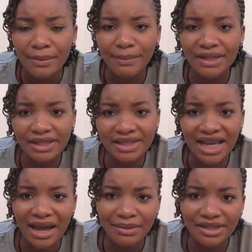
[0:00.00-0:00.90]
Mrs.
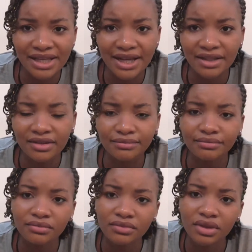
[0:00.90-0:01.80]
Gabby said,
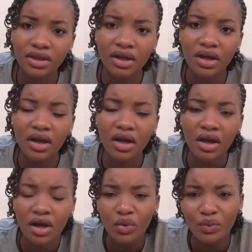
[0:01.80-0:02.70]

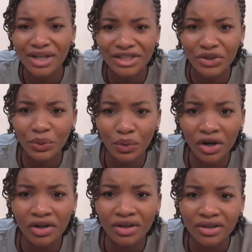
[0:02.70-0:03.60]
"Where do you
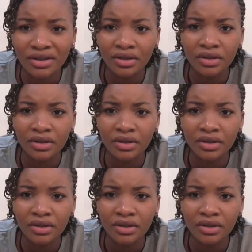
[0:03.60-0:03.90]
work?"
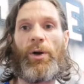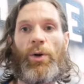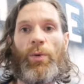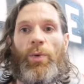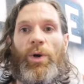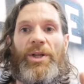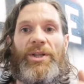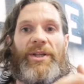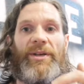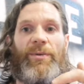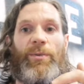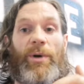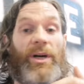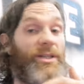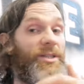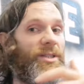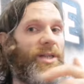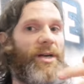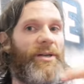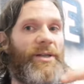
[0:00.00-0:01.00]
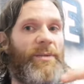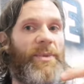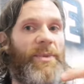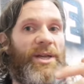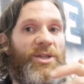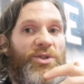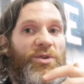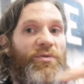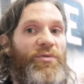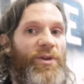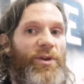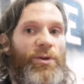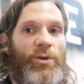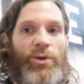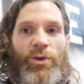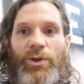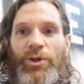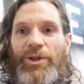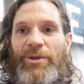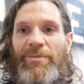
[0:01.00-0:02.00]
or a song that makes you feel
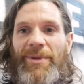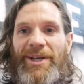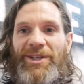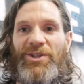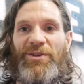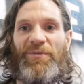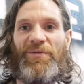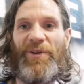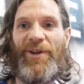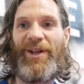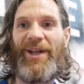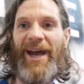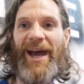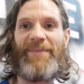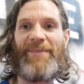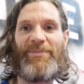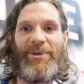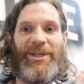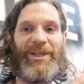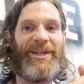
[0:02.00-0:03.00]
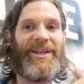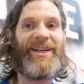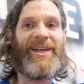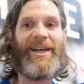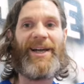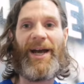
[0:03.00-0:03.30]
good, that makes you feel happy,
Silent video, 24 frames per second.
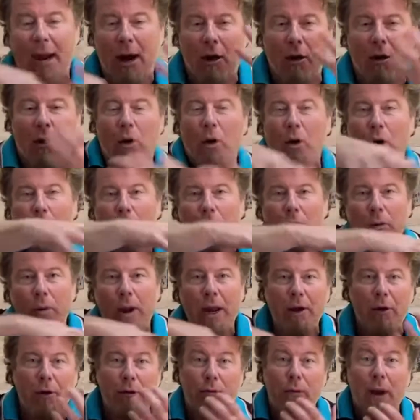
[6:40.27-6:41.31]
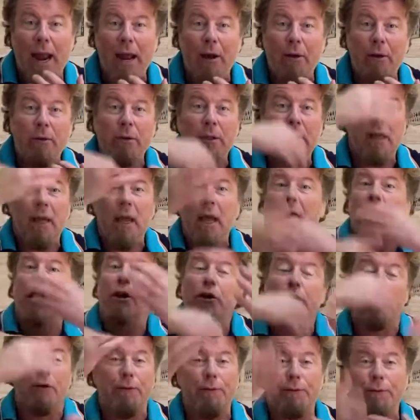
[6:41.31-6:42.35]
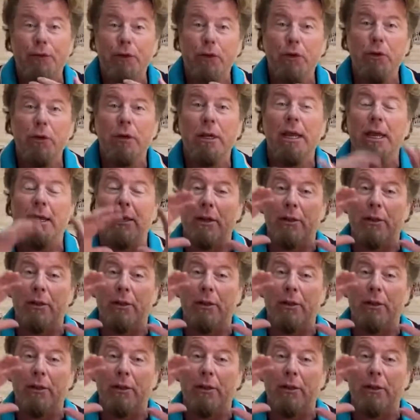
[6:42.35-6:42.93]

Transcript: air all the way around your food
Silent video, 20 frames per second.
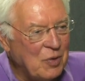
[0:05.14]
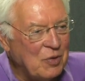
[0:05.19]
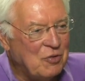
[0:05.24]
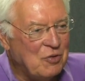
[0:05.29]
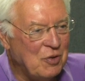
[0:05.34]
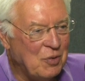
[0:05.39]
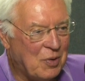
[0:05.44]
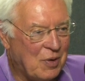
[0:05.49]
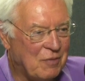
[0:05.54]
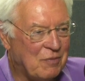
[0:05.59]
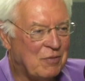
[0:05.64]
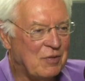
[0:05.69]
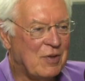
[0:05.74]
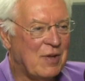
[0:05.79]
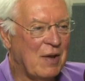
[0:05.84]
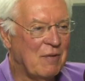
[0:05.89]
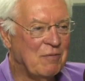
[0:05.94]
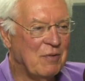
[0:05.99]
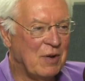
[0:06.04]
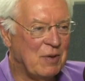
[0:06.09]
Which you have
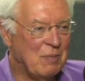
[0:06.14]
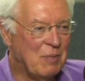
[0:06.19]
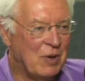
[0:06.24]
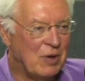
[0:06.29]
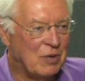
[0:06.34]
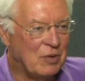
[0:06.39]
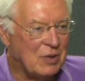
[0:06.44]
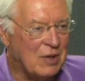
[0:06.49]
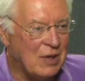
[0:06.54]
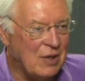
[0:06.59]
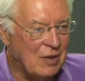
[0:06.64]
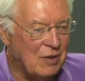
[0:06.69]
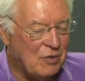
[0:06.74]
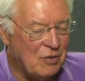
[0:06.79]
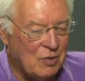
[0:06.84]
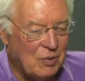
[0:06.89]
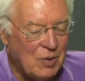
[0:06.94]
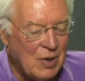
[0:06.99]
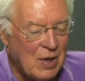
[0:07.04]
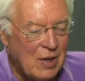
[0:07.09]
definitely been looking
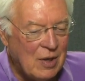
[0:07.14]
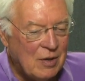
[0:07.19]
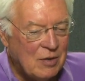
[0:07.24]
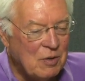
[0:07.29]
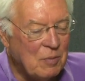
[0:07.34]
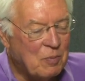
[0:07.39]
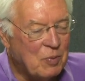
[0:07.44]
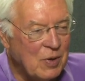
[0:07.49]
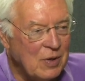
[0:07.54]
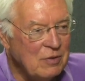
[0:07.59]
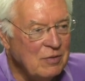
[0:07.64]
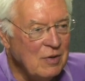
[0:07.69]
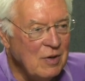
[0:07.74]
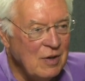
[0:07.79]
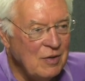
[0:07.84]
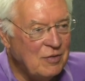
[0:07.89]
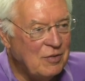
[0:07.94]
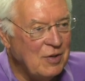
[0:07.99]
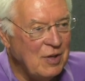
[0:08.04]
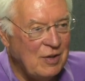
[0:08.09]
into. The
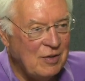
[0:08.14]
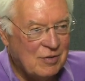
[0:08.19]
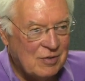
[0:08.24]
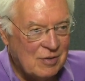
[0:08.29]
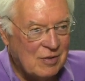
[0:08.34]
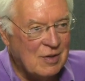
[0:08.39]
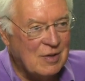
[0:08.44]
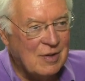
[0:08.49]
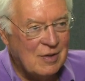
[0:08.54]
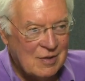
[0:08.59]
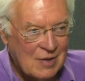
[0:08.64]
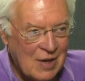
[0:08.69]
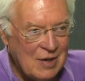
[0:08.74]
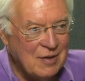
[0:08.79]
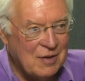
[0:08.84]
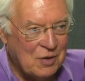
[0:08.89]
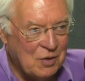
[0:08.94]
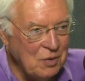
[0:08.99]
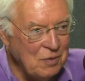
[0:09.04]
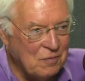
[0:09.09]
presidency's kind
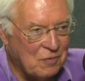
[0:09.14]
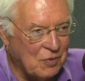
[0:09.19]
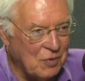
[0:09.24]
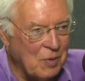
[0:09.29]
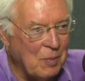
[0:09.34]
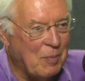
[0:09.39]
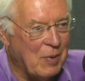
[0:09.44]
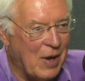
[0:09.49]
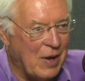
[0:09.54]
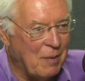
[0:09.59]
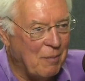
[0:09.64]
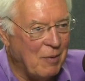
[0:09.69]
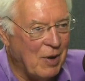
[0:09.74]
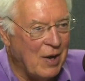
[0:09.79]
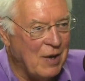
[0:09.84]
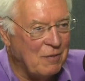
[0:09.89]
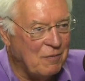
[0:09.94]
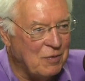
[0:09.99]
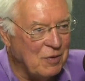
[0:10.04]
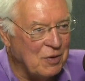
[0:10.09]
of good for the bottom
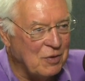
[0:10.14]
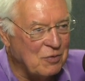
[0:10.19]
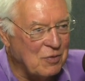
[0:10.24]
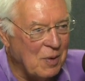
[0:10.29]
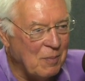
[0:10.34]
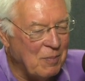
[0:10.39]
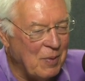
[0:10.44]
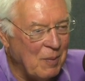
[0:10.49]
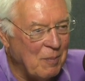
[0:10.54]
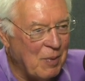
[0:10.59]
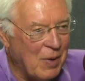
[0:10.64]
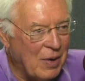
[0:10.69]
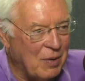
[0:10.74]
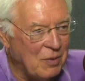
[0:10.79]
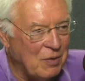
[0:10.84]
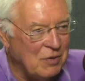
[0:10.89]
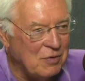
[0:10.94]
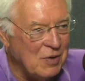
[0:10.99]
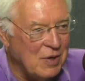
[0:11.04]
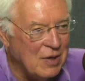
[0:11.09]
line for the Trump
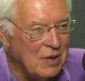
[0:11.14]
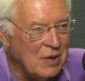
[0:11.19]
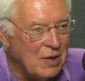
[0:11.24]
empire, isn't it?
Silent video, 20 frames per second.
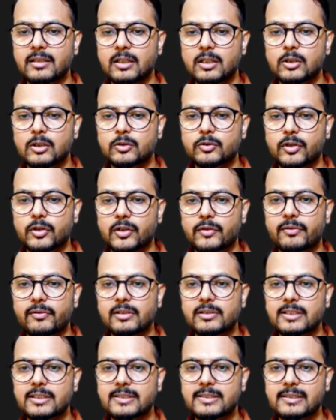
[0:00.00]
so it will
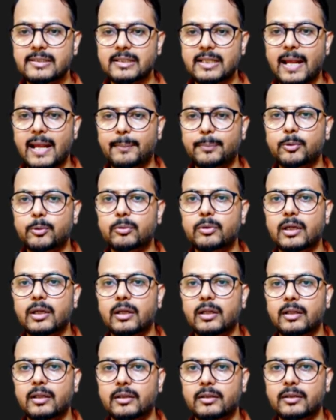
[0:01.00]
just snap to the
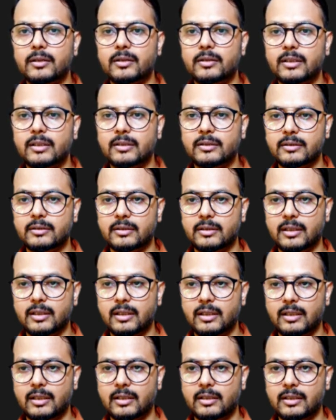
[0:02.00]
another uh, uh,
──────
● Work item
Any picture in the data is to be skipped, while each line is returned exactly as written.

● Expected output
[0:00.00-0:00.90]
Mrs.
[0:00.90-0:01.80]
Gabby said,
[0:01.80-0:02.70]

[0:02.70-0:03.60]
"Where do you
[0:03.60-0:03.90]
work?"
[0:00.00-0:01.00]
[0:01.00-0:02.00]
or a song that makes you feel
[0:02.00-0:03.00]
[0:03.00-0:03.30]
good, that makes you feel happy,
Silent video, 24 frames per second.
[6:40.27-6:41.31]
[6:41.31-6:42.35]
[6:42.35-6:42.93]

Transcript: air all the way around your food
Silent video, 20 frames per second.
[0:05.14]
[0:05.19]
[0:05.24]
[0:05.29]
[0:05.34]
[0:05.39]
[0:05.44]
[0:05.49]
[0:05.54]
[0:05.59]
[0:05.64]
[0:05.69]
[0:05.74]
[0:05.79]
[0:05.84]
[0:05.89]
[0:05.94]
[0:05.99]
[0:06.04]
[0:06.09]
Which you have
[0:06.14]
[0:06.19]
[0:06.24]
[0:06.29]
[0:06.34]
[0:06.39]
[0:06.44]
[0:06.49]
[0:06.54]
[0:06.59]
[0:06.64]
[0:06.69]
[0:06.74]
[0:06.79]
[0:06.84]
[0:06.89]
[0:06.94]
[0:06.99]
[0:07.04]
[0:07.09]
definitely been looking
[0:07.14]
[0:07.19]
[0:07.24]
[0:07.29]
[0:07.34]
[0:07.39]
[0:07.44]
[0:07.49]
[0:07.54]
[0:07.59]
[0:07.64]
[0:07.69]
[0:07.74]
[0:07.79]
[0:07.84]
[0:07.89]
[0:07.94]
[0:07.99]
[0:08.04]
[0:08.09]
into. The
[0:08.14]
[0:08.19]
[0:08.24]
[0:08.29]
[0:08.34]
[0:08.39]
[0:08.44]
[0:08.49]
[0:08.54]
[0:08.59]
[0:08.64]
[0:08.69]
[0:08.74]
[0:08.79]
[0:08.84]
[0:08.89]
[0:08.94]
[0:08.99]
[0:09.04]
[0:09.09]
presidency's kind
[0:09.14]
[0:09.19]
[0:09.24]
[0:09.29]
[0:09.34]
[0:09.39]
[0:09.44]
[0:09.49]
[0:09.54]
[0:09.59]
[0:09.64]
[0:09.69]
[0:09.74]
[0:09.79]
[0:09.84]
[0:09.89]
[0:09.94]
[0:09.99]
[0:10.04]
[0:10.09]
of good for the bottom
[0:10.14]
[0:10.19]
[0:10.24]
[0:10.29]
[0:10.34]
[0:10.39]
[0:10.44]
[0:10.49]
[0:10.54]
[0:10.59]
[0:10.64]
[0:10.69]
[0:10.74]
[0:10.79]
[0:10.84]
[0:10.89]
[0:10.94]
[0:10.99]
[0:11.04]
[0:11.09]
line for the Trump
[0:11.14]
[0:11.19]
[0:11.24]
empire, isn't it?
Silent video, 20 frames per second.
[0:00.00]
so it will
[0:01.00]
just snap to the
[0:02.00]
another uh, uh,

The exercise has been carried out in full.